There was, however, some concerning news that came out earlier this year, he said, alluding to a study published in April showing that years of progress in reducing HF mortality may have been erased in the current era, with HF mortality higher now than in 1999.

“That’s a complicated issue. There are a lot of opinions about whether that’s a real thing versus just related to the way things like cause of death are captured and recorded and coded,” Felker said. “But certainly, I think it goes along with other trends we see in worse outcomes for patients with chronic diseases like heart failure.”

There’s some irony there because “we have more treatments and more effective therapies for heart failure than we’ve ever had, but at the same time, we’re seeing some worrisome trends in the way mortality has changed,” he added, speculating that continuing challenges in optimization of GDMT for HFrEF could be contributing.

HFSA issued a report earlier this year that writing committee chair Biykem Bozkurt, MD, PhD (Baylor College of Medicine, Houston, TX), deemed a “call to action” against the growing problem of HF in the United States, with sharp increases in incidence in younger people, those from racial/ethnic minority groups, and those with comorbid conditions.
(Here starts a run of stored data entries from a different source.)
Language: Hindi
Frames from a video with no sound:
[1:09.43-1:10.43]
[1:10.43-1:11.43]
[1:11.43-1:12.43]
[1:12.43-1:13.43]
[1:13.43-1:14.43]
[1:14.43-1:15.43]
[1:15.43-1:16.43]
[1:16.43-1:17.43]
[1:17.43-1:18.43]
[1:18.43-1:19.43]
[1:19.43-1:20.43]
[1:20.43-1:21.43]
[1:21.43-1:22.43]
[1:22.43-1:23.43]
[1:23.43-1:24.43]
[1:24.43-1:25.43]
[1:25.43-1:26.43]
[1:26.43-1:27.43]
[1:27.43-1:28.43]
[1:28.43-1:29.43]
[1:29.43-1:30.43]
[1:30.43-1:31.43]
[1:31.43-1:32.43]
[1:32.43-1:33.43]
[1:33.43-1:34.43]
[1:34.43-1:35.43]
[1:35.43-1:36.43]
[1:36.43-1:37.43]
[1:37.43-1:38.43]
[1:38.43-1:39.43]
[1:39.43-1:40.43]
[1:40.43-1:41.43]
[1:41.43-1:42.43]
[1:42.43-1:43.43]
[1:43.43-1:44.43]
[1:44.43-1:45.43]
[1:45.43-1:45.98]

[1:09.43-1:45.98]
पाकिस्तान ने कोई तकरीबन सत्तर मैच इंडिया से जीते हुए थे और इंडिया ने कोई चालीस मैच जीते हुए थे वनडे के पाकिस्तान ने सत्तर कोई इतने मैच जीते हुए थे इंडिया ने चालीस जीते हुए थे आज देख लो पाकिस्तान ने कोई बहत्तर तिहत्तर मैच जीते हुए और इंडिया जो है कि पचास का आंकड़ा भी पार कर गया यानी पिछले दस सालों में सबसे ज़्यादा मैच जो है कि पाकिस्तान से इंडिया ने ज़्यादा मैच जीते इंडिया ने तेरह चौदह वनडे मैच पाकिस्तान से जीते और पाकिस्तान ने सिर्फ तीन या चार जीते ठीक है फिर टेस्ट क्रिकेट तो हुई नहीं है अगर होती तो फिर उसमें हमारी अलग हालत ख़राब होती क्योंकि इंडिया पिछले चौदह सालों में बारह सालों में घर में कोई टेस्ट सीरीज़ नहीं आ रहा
Despite some alarming trends, Felker indicated that the heart failure community is in a good place in terms of being able to offer patients multiple treatment options.
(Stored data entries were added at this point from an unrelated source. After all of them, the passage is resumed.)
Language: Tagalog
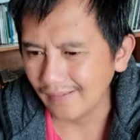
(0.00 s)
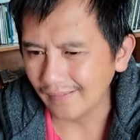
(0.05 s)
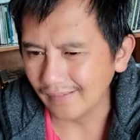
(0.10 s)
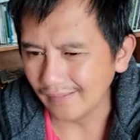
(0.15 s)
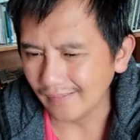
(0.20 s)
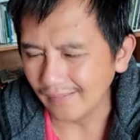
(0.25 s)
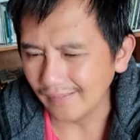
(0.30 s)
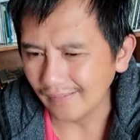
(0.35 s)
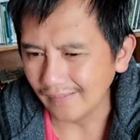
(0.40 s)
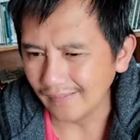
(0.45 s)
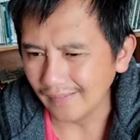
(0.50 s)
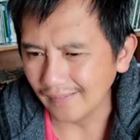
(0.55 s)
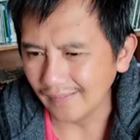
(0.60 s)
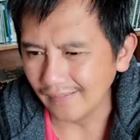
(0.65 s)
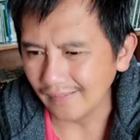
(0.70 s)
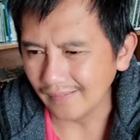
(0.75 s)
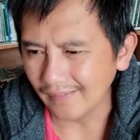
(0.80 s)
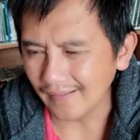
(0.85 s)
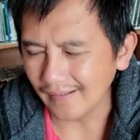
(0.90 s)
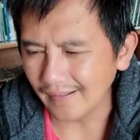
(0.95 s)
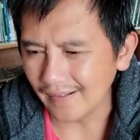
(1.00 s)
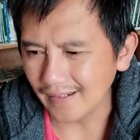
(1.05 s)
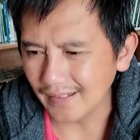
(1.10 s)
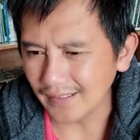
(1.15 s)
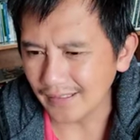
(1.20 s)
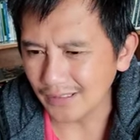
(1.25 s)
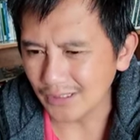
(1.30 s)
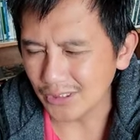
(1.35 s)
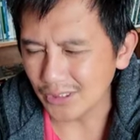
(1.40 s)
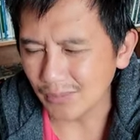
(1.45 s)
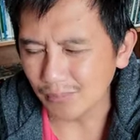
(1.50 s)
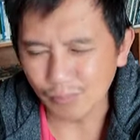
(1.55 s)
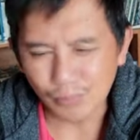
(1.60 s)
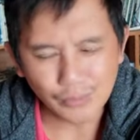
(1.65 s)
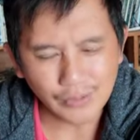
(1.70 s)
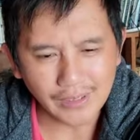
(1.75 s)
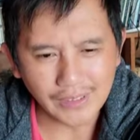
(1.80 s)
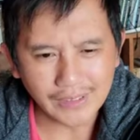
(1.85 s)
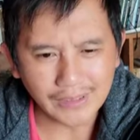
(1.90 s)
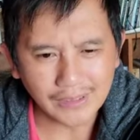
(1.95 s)
uh, kadagiti
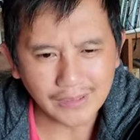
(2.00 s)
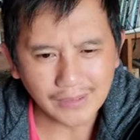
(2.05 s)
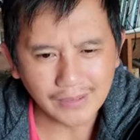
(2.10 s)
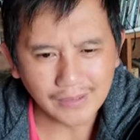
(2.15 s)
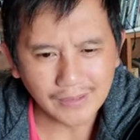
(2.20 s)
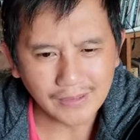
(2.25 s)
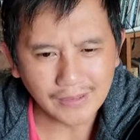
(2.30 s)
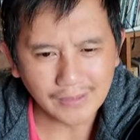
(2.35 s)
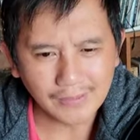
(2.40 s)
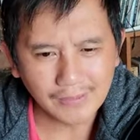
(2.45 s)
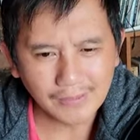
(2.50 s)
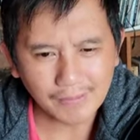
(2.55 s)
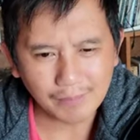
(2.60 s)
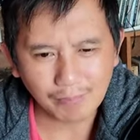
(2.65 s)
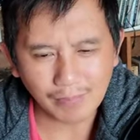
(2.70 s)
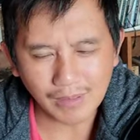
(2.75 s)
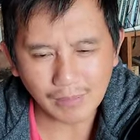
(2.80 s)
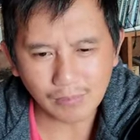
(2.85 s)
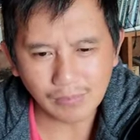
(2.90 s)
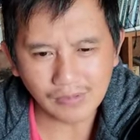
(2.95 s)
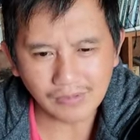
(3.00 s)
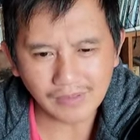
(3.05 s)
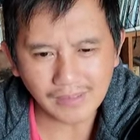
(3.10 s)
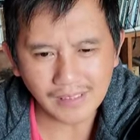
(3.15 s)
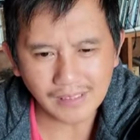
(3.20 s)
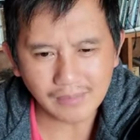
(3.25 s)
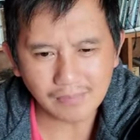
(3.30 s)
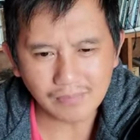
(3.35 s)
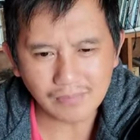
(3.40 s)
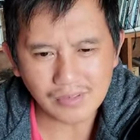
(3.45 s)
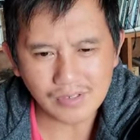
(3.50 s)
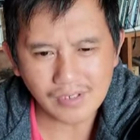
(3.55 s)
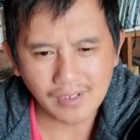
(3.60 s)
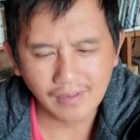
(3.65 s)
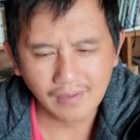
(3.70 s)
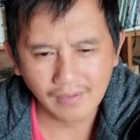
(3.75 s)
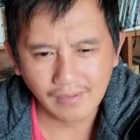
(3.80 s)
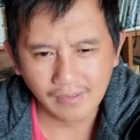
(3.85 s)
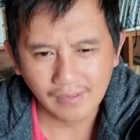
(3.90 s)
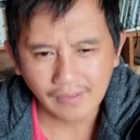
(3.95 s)
chimpo dagiti uh, Bible times
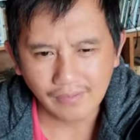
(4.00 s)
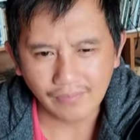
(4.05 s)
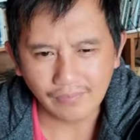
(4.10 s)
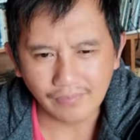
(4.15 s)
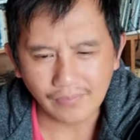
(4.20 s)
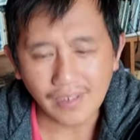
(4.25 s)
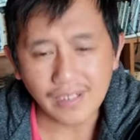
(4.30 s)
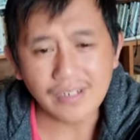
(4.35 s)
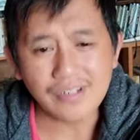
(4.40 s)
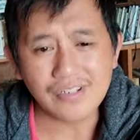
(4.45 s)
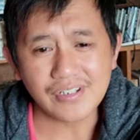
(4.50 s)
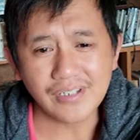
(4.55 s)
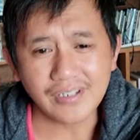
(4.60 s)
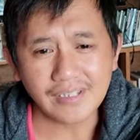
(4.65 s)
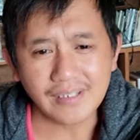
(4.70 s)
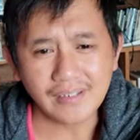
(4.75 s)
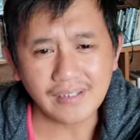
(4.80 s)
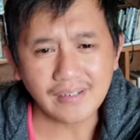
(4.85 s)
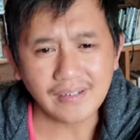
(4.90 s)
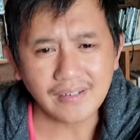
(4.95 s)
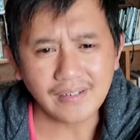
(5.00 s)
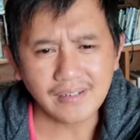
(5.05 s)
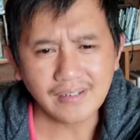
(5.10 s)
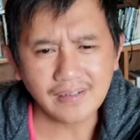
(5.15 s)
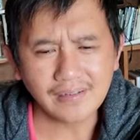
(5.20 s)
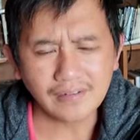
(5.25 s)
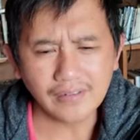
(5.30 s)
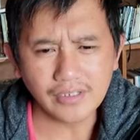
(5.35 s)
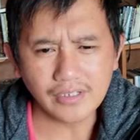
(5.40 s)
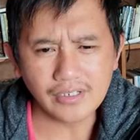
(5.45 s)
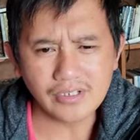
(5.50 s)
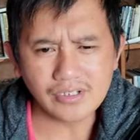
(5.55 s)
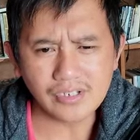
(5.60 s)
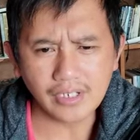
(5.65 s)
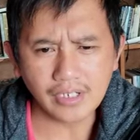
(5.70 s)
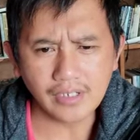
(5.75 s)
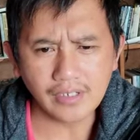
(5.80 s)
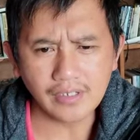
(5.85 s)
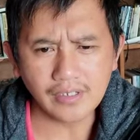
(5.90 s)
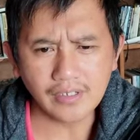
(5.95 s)
that is a that is
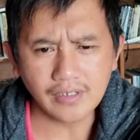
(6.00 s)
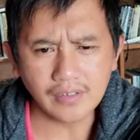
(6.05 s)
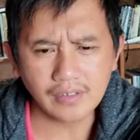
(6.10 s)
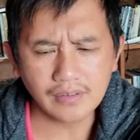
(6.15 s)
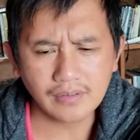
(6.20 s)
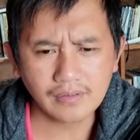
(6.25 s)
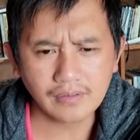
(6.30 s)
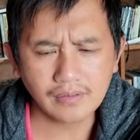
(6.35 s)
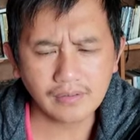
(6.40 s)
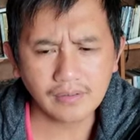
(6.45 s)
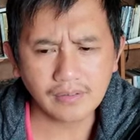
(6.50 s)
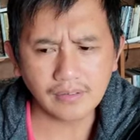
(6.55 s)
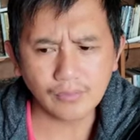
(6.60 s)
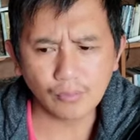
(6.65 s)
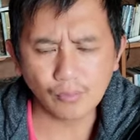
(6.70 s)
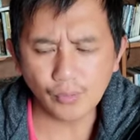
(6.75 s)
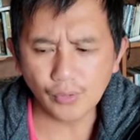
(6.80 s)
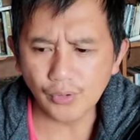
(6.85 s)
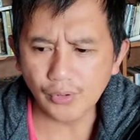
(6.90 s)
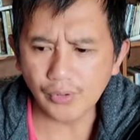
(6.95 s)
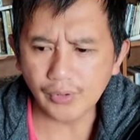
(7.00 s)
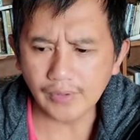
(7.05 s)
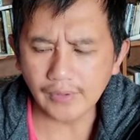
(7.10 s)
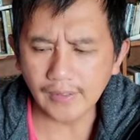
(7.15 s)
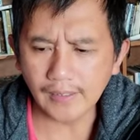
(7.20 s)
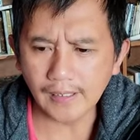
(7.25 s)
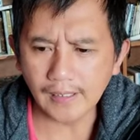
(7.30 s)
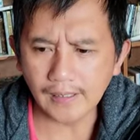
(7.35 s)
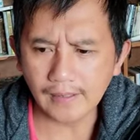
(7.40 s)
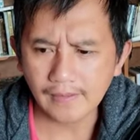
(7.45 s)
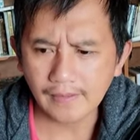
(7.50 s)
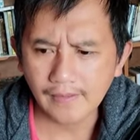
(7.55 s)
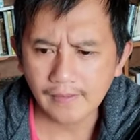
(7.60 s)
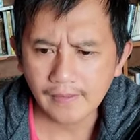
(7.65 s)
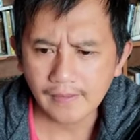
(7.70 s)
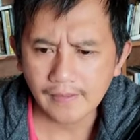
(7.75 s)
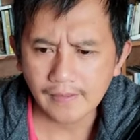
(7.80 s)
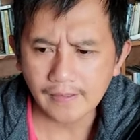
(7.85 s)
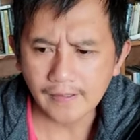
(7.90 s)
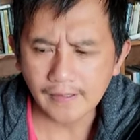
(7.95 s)
a word nga
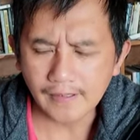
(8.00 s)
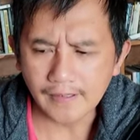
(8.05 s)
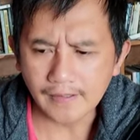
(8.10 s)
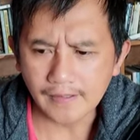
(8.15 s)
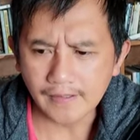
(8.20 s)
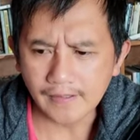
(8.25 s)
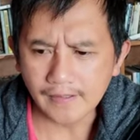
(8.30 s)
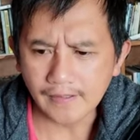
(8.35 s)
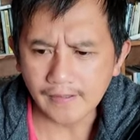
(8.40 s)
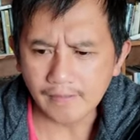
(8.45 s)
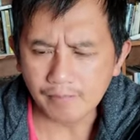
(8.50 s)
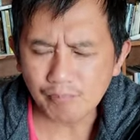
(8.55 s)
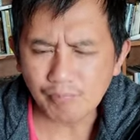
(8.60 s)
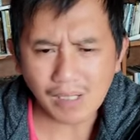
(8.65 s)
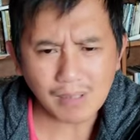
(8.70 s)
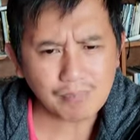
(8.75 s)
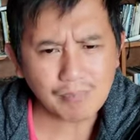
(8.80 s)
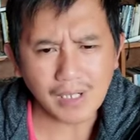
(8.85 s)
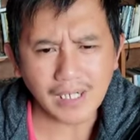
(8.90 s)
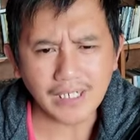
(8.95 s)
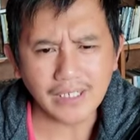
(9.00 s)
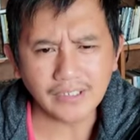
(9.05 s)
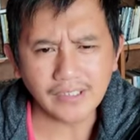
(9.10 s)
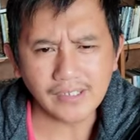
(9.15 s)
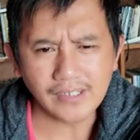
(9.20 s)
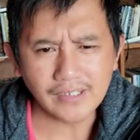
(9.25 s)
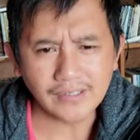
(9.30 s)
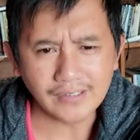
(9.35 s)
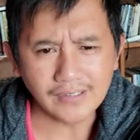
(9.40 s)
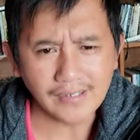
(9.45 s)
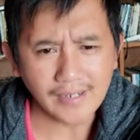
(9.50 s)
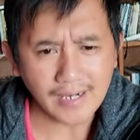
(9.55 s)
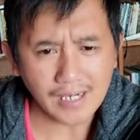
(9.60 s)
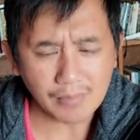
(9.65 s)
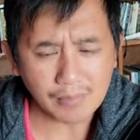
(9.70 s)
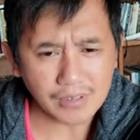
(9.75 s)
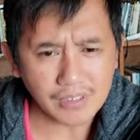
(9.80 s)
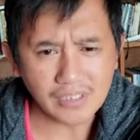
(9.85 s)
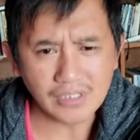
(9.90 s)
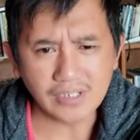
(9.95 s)
ipakpakita dati
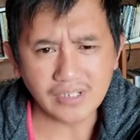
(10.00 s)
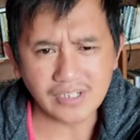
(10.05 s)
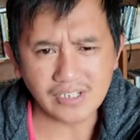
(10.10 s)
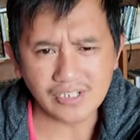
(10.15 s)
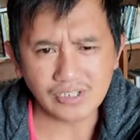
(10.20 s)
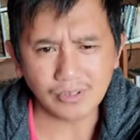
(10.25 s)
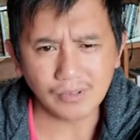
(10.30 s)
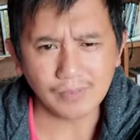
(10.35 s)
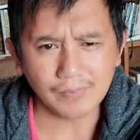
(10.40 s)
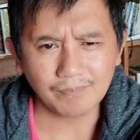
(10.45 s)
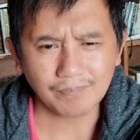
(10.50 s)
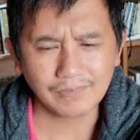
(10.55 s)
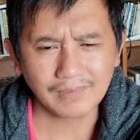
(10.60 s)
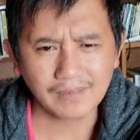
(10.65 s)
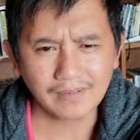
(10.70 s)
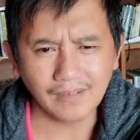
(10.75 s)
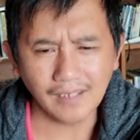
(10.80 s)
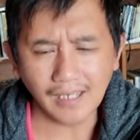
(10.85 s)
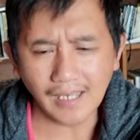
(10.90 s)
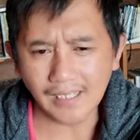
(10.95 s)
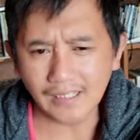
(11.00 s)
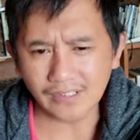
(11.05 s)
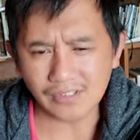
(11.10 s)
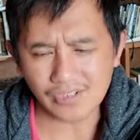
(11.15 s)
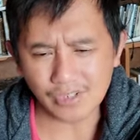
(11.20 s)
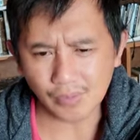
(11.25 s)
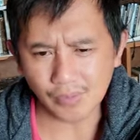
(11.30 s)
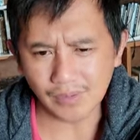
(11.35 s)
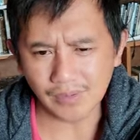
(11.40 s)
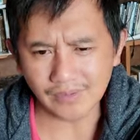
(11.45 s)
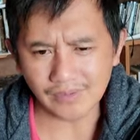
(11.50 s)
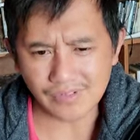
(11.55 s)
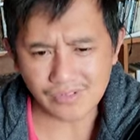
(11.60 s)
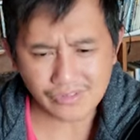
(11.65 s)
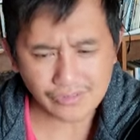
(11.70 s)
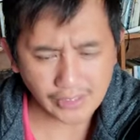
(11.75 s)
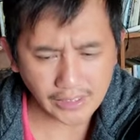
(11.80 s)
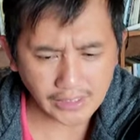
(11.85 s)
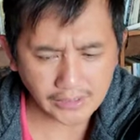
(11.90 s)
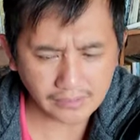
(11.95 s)
naramin ni Kristo. Kahit nasa one,
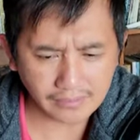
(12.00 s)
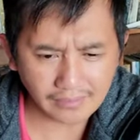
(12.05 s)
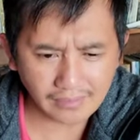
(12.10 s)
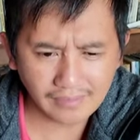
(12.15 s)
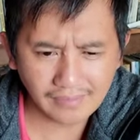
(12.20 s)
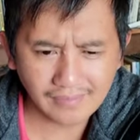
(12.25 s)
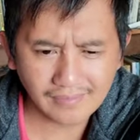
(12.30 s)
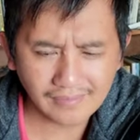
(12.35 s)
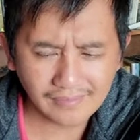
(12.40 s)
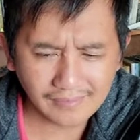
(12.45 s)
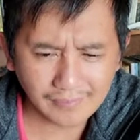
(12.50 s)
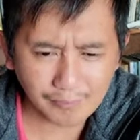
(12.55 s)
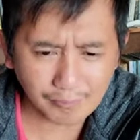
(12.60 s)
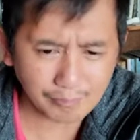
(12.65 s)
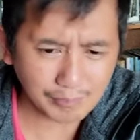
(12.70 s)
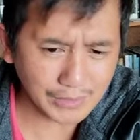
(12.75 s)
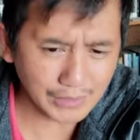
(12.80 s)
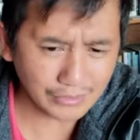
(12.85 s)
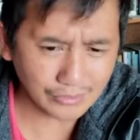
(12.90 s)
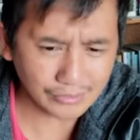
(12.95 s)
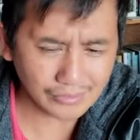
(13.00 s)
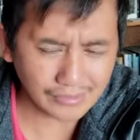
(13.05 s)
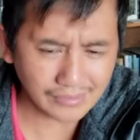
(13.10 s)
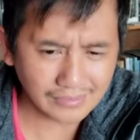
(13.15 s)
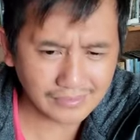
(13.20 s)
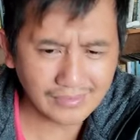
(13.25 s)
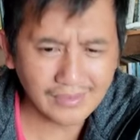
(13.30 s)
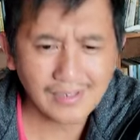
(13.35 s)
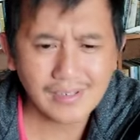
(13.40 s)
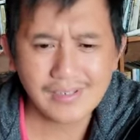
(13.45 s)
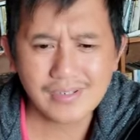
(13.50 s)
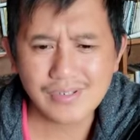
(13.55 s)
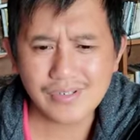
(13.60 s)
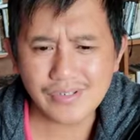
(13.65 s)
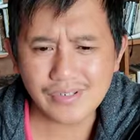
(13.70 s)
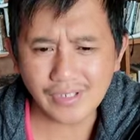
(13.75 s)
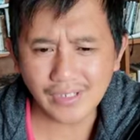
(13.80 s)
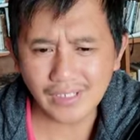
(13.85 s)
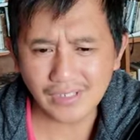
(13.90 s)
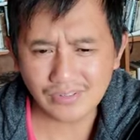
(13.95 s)
Saint Peter,
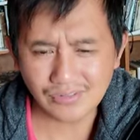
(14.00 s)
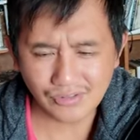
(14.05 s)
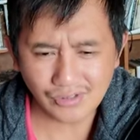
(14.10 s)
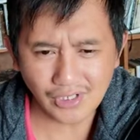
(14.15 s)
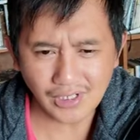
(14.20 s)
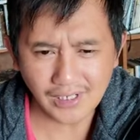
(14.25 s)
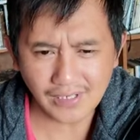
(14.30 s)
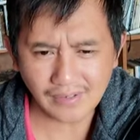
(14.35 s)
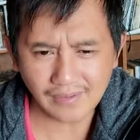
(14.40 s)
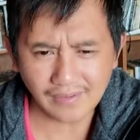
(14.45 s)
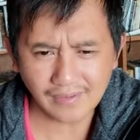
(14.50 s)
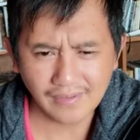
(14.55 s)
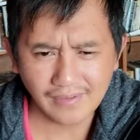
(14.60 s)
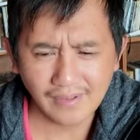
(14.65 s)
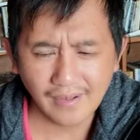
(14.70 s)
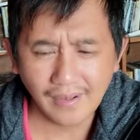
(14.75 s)
Saint John,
“I always tell people that when I started doing this 20 years ago, we had pretty limited options for what to do for patients,” he said. “Our problem now is we have so many options that deciding which one and what order and what combination is really the biggest challenge, which is a very nice difference from trying to figure out what to do when you didn’t have very many good things to offer. So over 20 years, I think we’ve seen a dramatic change in the heart failure landscape, and I suspect that will continue.”